One theme dwarfed the rest. Almost 40% of all complaints pointed to checkout speed.
Turning complaints into a mission
We didn’t want just a list of problems. We wanted one line that the whole team could aim at. So we asked the model again:
The answer was short and sharp:
Based on the top pain point, write a mission in this format: “Our mission is to [verb + measurable outcome] before [timeframe].”
“Our mission is to reduce checkout time by 30% before Christmas.”
Why this was a mission
At first, someone asked: “Is that really a mission?” And yes, for this team, it was.
- It was specific — not “make checkout better,” but “reduce time.”
- It was measurable — 30% is a clear target.
- It was time-bound — before Christmas, a date that mattered for the business.
- It was customer-driven — it came from actual complaints, not from a manager’s slide deck.
- And it was shared — every role in the team could see how to contribute. Designers cut form fields. Developers optimized queries. Testers tracked speed. Support expected fewer angry calls.
That’s the difference between a vision and a mission. A vision might say: “We want to be the best online shop.” That’s inspiring, but vague. A mission is grounded: “Cut checkout time by 30%.”
From there, the team could later break it down into goals, smaller, testable steps that showed progress.

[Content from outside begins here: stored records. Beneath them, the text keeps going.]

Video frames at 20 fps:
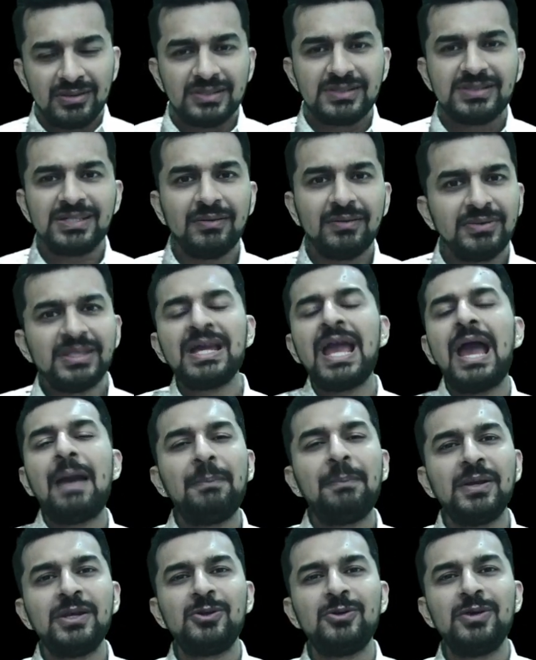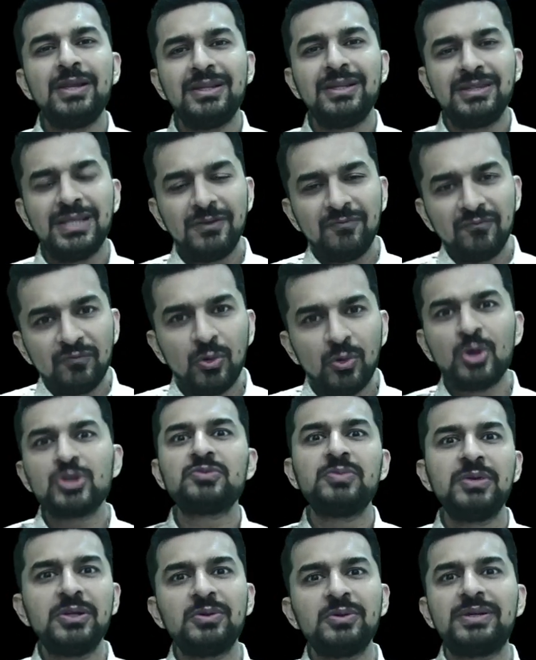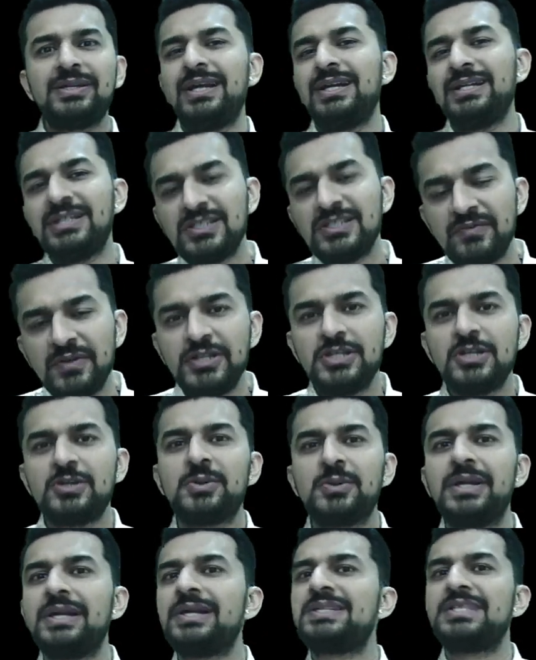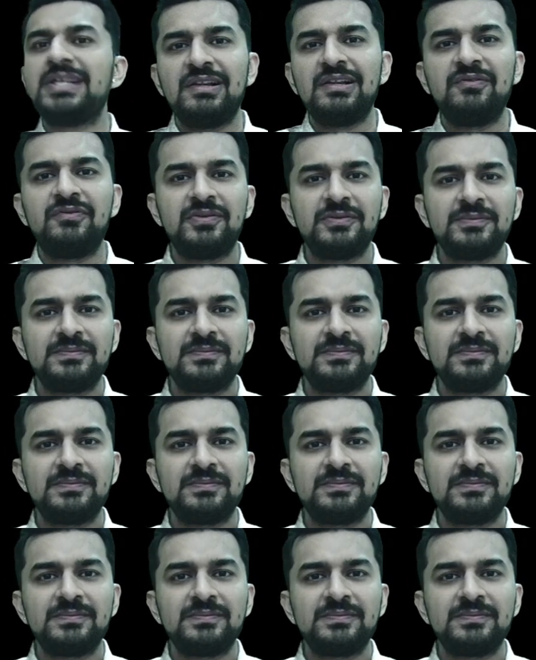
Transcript: something happened today and that forced me to create this video today itself.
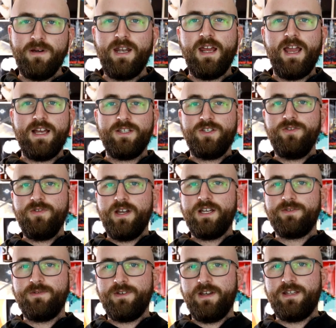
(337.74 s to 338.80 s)
But I asked you
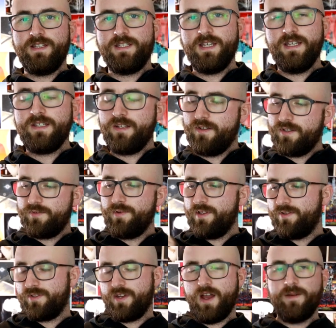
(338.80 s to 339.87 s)
guys what you had to say, so let's read
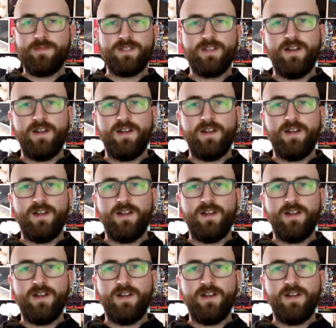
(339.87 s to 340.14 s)
those comments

And just like that, the team finally had one destination. Designers, developers, testers, and support staff, all pointing at the same problem.
Missions in Startups and Scale-Ups
In startups and scale-ups, the mission changes often. One week the focus is on customers, the next on investors, then on growth or hiring. Teams can feel like the goal is moving all the time.
That is normal. Small companies grow fast, and priorities shift. What matters is not to find one mission forever, but to agree on what the mission is right now.
AI can help by looking at feedback, sales talks, or investor updates and showing what comes up most. The mission will change again later, but at least the team has clarity for today.
One startup I worked with had a different problem: they were looking for investors. Instead of spending hours on LinkedIn, X, and Google, they built a small AI agent with Make.com. They gave it clear specifications: industry focus, funding stage, geography. The agent searched online for matching investors, gathering names, websites, and contact details into one list.
The mission was still changing every few months, but for that stage, it was simple: find the right investors. The AI agent didn’t replace the team’s work, but it saved them weeks of searching and gave them clarity on who to approach first.